#### What the task requires:
Repeat the data below exactly, with every entry included.

[Task data]

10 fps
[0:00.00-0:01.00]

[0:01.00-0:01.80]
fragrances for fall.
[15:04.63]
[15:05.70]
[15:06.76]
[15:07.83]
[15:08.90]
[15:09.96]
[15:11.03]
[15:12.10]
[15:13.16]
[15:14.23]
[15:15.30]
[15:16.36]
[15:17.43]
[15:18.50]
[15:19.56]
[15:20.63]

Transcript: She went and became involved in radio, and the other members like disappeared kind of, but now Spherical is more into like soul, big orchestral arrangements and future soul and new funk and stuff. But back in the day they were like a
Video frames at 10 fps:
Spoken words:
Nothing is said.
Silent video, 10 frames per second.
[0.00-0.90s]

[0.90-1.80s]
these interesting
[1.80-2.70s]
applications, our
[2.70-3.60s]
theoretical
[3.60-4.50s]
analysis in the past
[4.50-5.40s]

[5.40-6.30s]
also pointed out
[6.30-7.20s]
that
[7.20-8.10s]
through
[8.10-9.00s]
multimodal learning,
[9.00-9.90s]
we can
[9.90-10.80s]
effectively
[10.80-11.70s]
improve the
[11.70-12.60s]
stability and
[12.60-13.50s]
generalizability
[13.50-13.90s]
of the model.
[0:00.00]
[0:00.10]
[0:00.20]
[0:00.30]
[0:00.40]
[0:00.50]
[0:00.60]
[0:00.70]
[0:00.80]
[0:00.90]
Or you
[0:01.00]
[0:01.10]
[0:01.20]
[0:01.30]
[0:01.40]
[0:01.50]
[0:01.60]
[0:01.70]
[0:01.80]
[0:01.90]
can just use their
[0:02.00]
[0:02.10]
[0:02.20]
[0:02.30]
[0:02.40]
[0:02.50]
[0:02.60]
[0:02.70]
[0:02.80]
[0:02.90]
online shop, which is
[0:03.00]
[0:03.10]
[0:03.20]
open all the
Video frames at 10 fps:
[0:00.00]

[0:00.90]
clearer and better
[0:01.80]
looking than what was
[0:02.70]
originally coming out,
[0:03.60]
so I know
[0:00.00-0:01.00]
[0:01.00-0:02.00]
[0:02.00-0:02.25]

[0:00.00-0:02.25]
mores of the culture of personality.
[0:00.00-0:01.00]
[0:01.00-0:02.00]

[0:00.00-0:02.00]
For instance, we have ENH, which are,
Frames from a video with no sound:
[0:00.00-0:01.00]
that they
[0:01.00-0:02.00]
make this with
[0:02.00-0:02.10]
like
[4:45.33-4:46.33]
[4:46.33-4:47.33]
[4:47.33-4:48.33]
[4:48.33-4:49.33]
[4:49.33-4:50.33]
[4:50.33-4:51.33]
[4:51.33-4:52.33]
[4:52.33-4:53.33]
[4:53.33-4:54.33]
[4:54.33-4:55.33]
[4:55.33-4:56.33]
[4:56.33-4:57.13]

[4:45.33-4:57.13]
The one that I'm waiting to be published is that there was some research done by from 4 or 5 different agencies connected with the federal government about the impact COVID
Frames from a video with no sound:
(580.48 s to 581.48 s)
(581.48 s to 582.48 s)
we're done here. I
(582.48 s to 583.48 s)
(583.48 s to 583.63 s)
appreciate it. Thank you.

[/Task data]

#### Exercise answer:
10 fps
[0:00.00-0:01.00]

[0:01.00-0:01.80]
fragrances for fall.
[15:04.63]
[15:05.70]
[15:06.76]
[15:07.83]
[15:08.90]
[15:09.96]
[15:11.03]
[15:12.10]
[15:13.16]
[15:14.23]
[15:15.30]
[15:16.36]
[15:17.43]
[15:18.50]
[15:19.56]
[15:20.63]

Transcript: She went and became involved in radio, and the other members like disappeared kind of, but now Spherical is more into like soul, big orchestral arrangements and future soul and new funk and stuff. But back in the day they were like a
Video frames at 10 fps:
Spoken words:
Nothing is said.
Silent video, 10 frames per second.
[0.00-0.90s]

[0.90-1.80s]
these interesting
[1.80-2.70s]
applications, our
[2.70-3.60s]
theoretical
[3.60-4.50s]
analysis in the past
[4.50-5.40s]

[5.40-6.30s]
also pointed out
[6.30-7.20s]
that
[7.20-8.10s]
through
[8.10-9.00s]
multimodal learning,
[9.00-9.90s]
we can
[9.90-10.80s]
effectively
[10.80-11.70s]
improve the
[11.70-12.60s]
stability and
[12.60-13.50s]
generalizability
[13.50-13.90s]
of the model.
[0:00.00]
[0:00.10]
[0:00.20]
[0:00.30]
[0:00.40]
[0:00.50]
[0:00.60]
[0:00.70]
[0:00.80]
[0:00.90]
Or you
[0:01.00]
[0:01.10]
[0:01.20]
[0:01.30]
[0:01.40]
[0:01.50]
[0:01.60]
[0:01.70]
[0:01.80]
[0:01.90]
can just use their
[0:02.00]
[0:02.10]
[0:02.20]
[0:02.30]
[0:02.40]
[0:02.50]
[0:02.60]
[0:02.70]
[0:02.80]
[0:02.90]
online shop, which is
[0:03.00]
[0:03.10]
[0:03.20]
open all the
Video frames at 10 fps:
[0:00.00]

[0:00.90]
clearer and better
[0:01.80]
looking than what was
[0:02.70]
originally coming out,
[0:03.60]
so I know
[0:00.00-0:01.00]
[0:01.00-0:02.00]
[0:02.00-0:02.25]

[0:00.00-0:02.25]
mores of the culture of personality.
[0:00.00-0:01.00]
[0:01.00-0:02.00]

[0:00.00-0:02.00]
For instance, we have ENH, which are,
Frames from a video with no sound:
[0:00.00-0:01.00]
that they
[0:01.00-0:02.00]
make this with
[0:02.00-0:02.10]
like
[4:45.33-4:46.33]
[4:46.33-4:47.33]
[4:47.33-4:48.33]
[4:48.33-4:49.33]
[4:49.33-4:50.33]
[4:50.33-4:51.33]
[4:51.33-4:52.33]
[4:52.33-4:53.33]
[4:53.33-4:54.33]
[4:54.33-4:55.33]
[4:55.33-4:56.33]
[4:56.33-4:57.13]

[4:45.33-4:57.13]
The one that I'm waiting to be published is that there was some research done by from 4 or 5 different agencies connected with the federal government about the impact COVID
Frames from a video with no sound:
(580.48 s to 581.48 s)
(581.48 s to 582.48 s)
we're done here. I
(582.48 s to 583.48 s)
(583.48 s to 583.63 s)
appreciate it. Thank you.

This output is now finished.